Ma nei giorni scorsi, pur ricordando il voto contrario alla Finanziaria, ha difeso la linea dialogante: “Il gruppo del Pd ha tenuto un atteggiamento di ferma responsabilità, siamo riusciti ad evitare di disperdere le risorse. Abbiamo lavorato per inserire quantomeno alcune misure che riteniamo necessarie, ad iniziare dal finanziamento per il trasporto pubblico degli alunni e dei disabili, il potenziamento dei fondi per i Comuni, l’aumento del sostegno dei soggetti autistici”.

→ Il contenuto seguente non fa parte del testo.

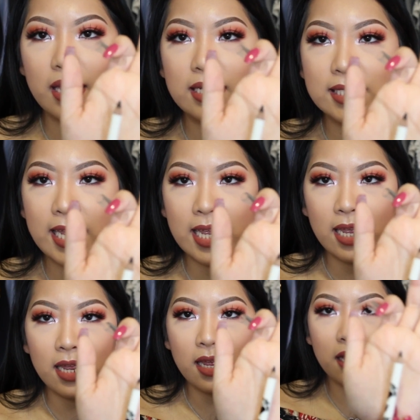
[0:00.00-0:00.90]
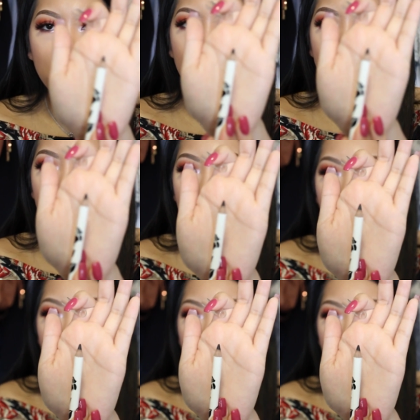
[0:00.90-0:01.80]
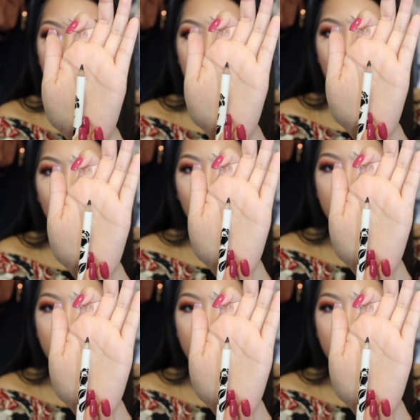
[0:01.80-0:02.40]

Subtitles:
It's a kohl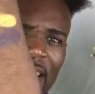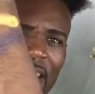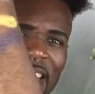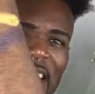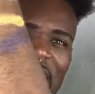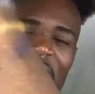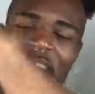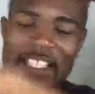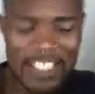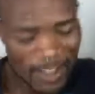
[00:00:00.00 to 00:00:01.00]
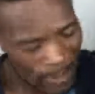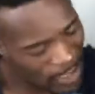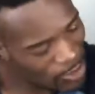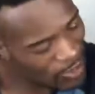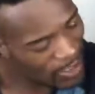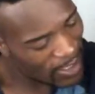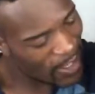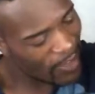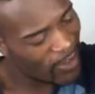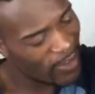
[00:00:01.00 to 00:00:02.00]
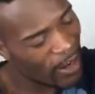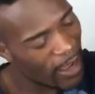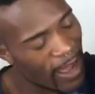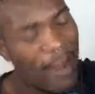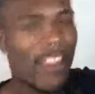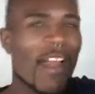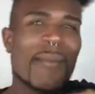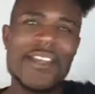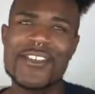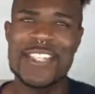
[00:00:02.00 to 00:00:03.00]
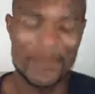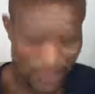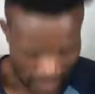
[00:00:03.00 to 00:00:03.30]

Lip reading: It's an interesting color. I'm gonna use that one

E pure Fabio Giambona, uno dei deputati più monitorati per la moltiplicazione di emendamenti che stanziano contributi, ha difeso la linea del gruppo Pd: “In un quadro ostico come quello attuale non si può tener conto solo degli interventi territoriali.

Il Pd siciliano ha lavorato molto per migliorare un testo carente presentando iniziative
concrete e strutturali che mirano alla crescita e allo sviluppo della Sicilia, a cominciare dal sostegno rinnovato alle consulte giovanili e alle donne siciliane”.